> _YOUR TASK_:
Transcribe the line holding "[0:03.50-0:04.00]" together with every line after it, through the end of the records, exactly and with no pictures.

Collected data

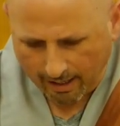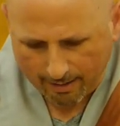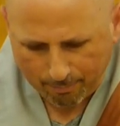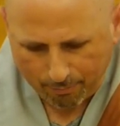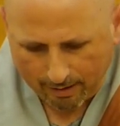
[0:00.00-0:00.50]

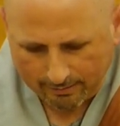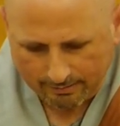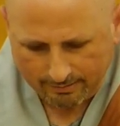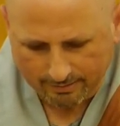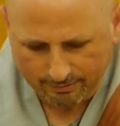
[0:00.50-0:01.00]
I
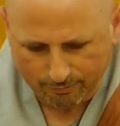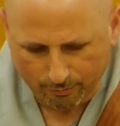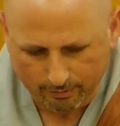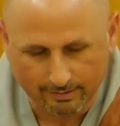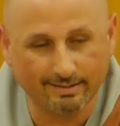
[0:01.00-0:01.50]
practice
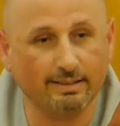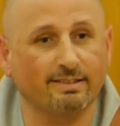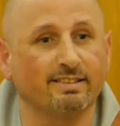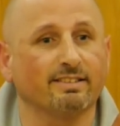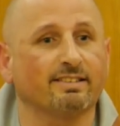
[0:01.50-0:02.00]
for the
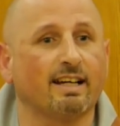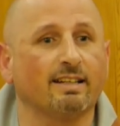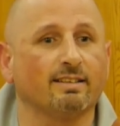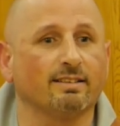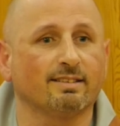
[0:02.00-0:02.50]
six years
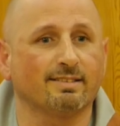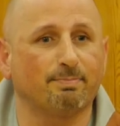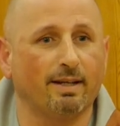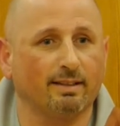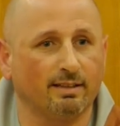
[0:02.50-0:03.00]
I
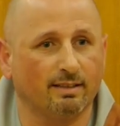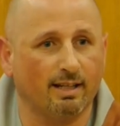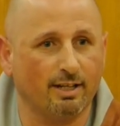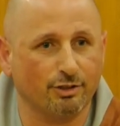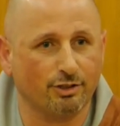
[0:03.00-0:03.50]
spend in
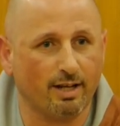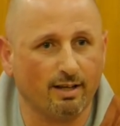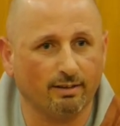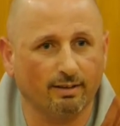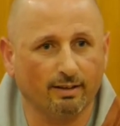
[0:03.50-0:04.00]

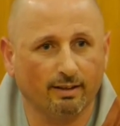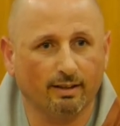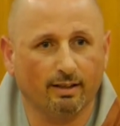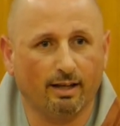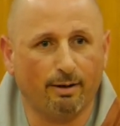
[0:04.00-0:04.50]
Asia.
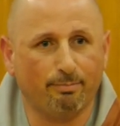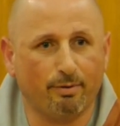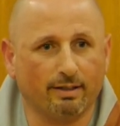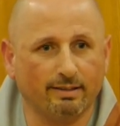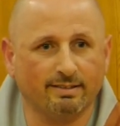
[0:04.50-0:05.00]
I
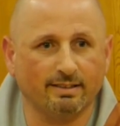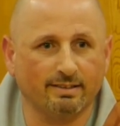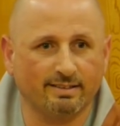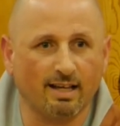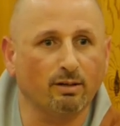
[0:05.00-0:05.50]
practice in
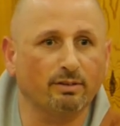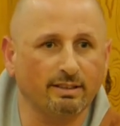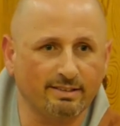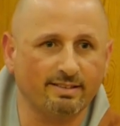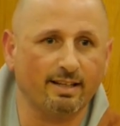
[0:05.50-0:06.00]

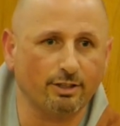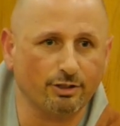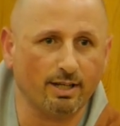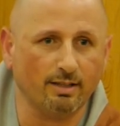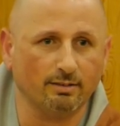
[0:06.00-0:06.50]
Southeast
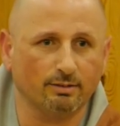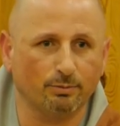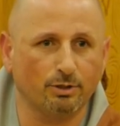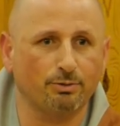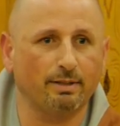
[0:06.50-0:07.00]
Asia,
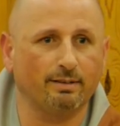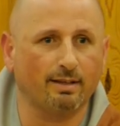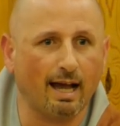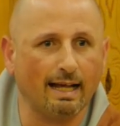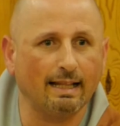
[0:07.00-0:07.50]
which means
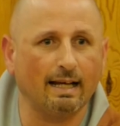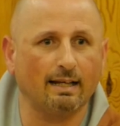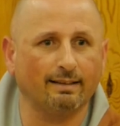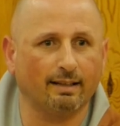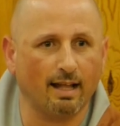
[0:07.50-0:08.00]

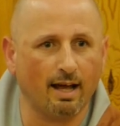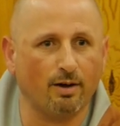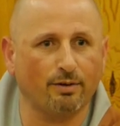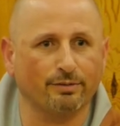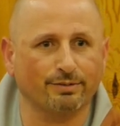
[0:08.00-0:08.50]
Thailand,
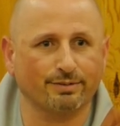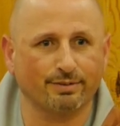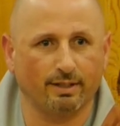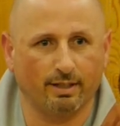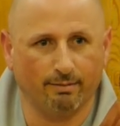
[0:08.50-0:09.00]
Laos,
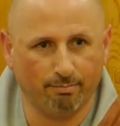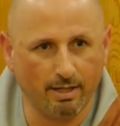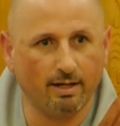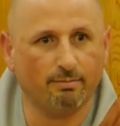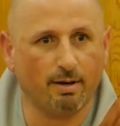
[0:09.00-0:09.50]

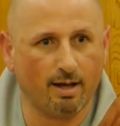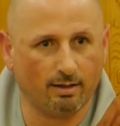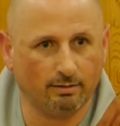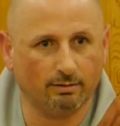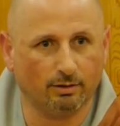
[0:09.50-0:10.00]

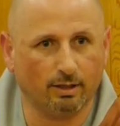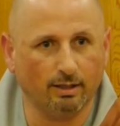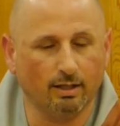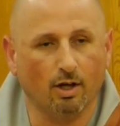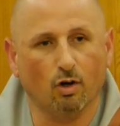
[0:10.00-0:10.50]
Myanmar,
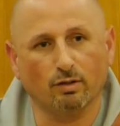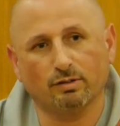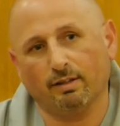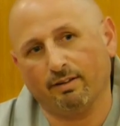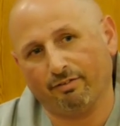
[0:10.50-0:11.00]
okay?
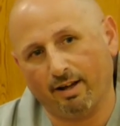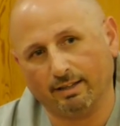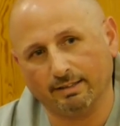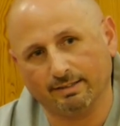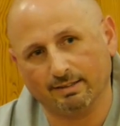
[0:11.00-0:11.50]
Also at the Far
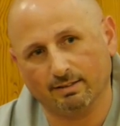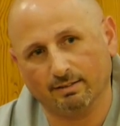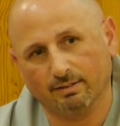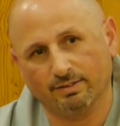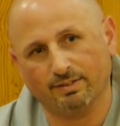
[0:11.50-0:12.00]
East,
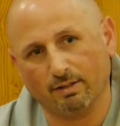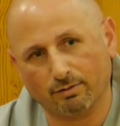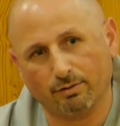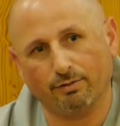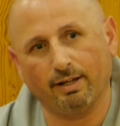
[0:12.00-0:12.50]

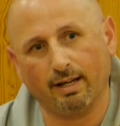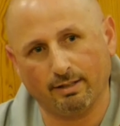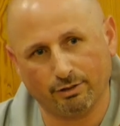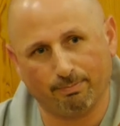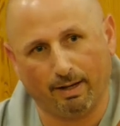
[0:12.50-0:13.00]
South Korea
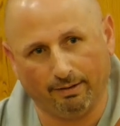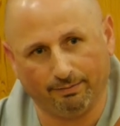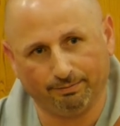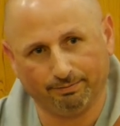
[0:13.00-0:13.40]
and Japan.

> _RESULT OF THE TASK_:
[0:03.50-0:04.00]

[0:04.00-0:04.50]
Asia.
[0:04.50-0:05.00]
I
[0:05.00-0:05.50]
practice in
[0:05.50-0:06.00]

[0:06.00-0:06.50]
Southeast
[0:06.50-0:07.00]
Asia,
[0:07.00-0:07.50]
which means
[0:07.50-0:08.00]

[0:08.00-0:08.50]
Thailand,
[0:08.50-0:09.00]
Laos,
[0:09.00-0:09.50]

[0:09.50-0:10.00]

[0:10.00-0:10.50]
Myanmar,
[0:10.50-0:11.00]
okay?
[0:11.00-0:11.50]
Also at the Far
[0:11.50-0:12.00]
East,
[0:12.00-0:12.50]

[0:12.50-0:13.00]
South Korea
[0:13.00-0:13.40]
and Japan.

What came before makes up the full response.